How To Firewalk In One Easy Lesson
Firewalking is the practice of walking over hot embers–usually as some sort of rite of passage or test of faith. Firewalking has become a staple of many self-development seminars. It’s been used in religious ceremonies for ages and according to some, firewalking predates recorded history.
Many folks put firewalking forth as proof of the power of the mind. And it is… Just not in the way most people think!
Firewalking As A Metaphor
Firewalking is a powerful metaphor. Because firewalking seems like it would be impossible to do without getting burned, it’s a metaphor for all those things in our lives that seem impossible. When we blow past the mental limits we put on ourselves, when we overcome the limiting beliefs that are holding us back, we can accomplish so much more.
So, when we do the seemingly impossible, we recognize that other things we think are impossible may also be possible. Cool. Sign me up!
Physics vs. Metaphysics
The problem is with the belief (in this case) that it’s the power of your mind that’s allowing you to walk on the hot coals. It’s not. It’s physics.
In case you think I’m wrong, let me ask you about something that happened to me the other day. I was reaching into the oven to get something out and the heel of my hand touched the metal oven rack for a moment. It hurt for a second or two but it wasn’t serious enough to burn me. It got me to thinking though…
The ‘Secret” To Healing
I remember reading, several years ago, an article in a hypnosis organization’s magazine. The hypnotherapist who wrote it claimed that when hypnotizing people she discovered each individual had a computer punch card reader in their abdominal area. There were a bunch of punch cards to go with it.
All you had to do to heal the client was rip up the punch card that had the problem. In other words, if the client smoked, they had a punch card labled “smoking.” You instructed the client to rip up that punch card and then take a blank punch card and give it to the angel Michael (if I remember the details correctly). Michael would write you new programming to take the place of the old.
Now, is this an effective metaphor for healing? I’d bet it is–especially for certain clients. Is it a literal description of people’s abdomens? I don’t think so. But this woman believed it was. She stated that she found this mechanism in EVERY client she worked with and that she wasn’t leading them. On the other hand, I’ve found this mechanism in exactly zero clients.

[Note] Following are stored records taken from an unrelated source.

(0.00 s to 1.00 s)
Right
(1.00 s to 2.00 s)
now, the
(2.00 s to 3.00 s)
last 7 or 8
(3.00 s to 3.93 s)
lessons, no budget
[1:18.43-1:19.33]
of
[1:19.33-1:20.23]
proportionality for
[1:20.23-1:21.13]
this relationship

I dumped that professional organization and their magazine shortly thereafter.
Metaphor As Metaphor
There is a danger in taking the metaphor literally. It leads to what I call ‘junky belief systems.’ These junky belief systems often lead to poorly constructed theories which lead to even more poorly constructed actions. Eventually it ends up in dogma.

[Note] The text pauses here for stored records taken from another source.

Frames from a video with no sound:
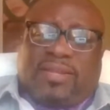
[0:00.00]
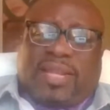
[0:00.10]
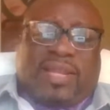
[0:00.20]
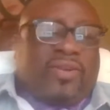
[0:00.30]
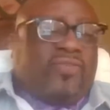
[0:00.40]

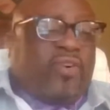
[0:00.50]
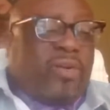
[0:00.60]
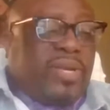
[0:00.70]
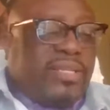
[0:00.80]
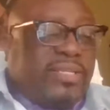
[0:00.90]
The
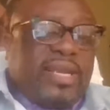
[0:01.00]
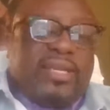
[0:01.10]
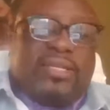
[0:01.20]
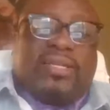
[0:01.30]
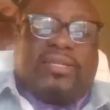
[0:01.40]
informed
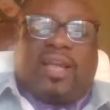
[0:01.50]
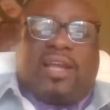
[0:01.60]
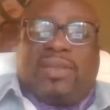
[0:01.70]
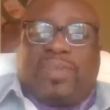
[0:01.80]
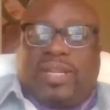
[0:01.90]
consent is a
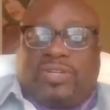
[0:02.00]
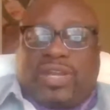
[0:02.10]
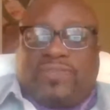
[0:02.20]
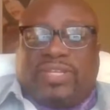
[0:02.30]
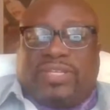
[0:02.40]
document that you
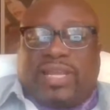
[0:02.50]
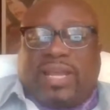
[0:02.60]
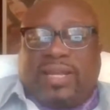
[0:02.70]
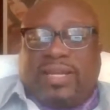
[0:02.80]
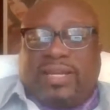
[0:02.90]
have to
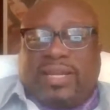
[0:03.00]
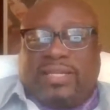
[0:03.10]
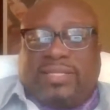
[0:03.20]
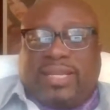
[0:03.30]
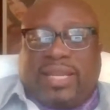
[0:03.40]
sign
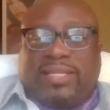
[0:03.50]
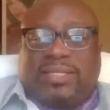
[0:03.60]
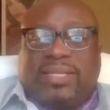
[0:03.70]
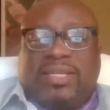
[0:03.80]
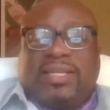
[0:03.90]
that
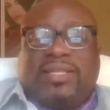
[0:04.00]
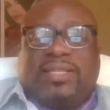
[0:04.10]
says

So, whenever you reach into an oven–do you think it’s the power of your mind that keeps you from getting hurt? I’m not talking about touching the metal–just reaching into the oven. Is it the power of your mind? You might wonder what I’m talking about.
If You Can’t Take The Heat…
If your oven is heated to 425 degrees, how hot is the air in the oven? Why doesn’t it burn you? The answer is that the air is just as hot as the metal rack in your oven. It doesn’t burn you because air is not a very good conductor of heat. Neither are the burning coals you walk on during a firewalk. That’s why they don’t burn you. If someone claims otherwise they may not understand what’s going on–or perhaps they’re deliberately deceiving you.
Again, doing a firewalk can be a powerful metaphor. It can help your mind integrate the idea that things that seem inpossible can be possible. That’s the way many of our problems are–they seem like they have no solution–until we shift our perspective.
Remember though, you’re not changing the laws of physics with the power of your mind.
PS: I’m not suggesting you go out and try to build a fire pit and walk on it yourself. It takes a lot of expertise to build a fire walk so that the hot material has low heat conductivity. Don’t try it!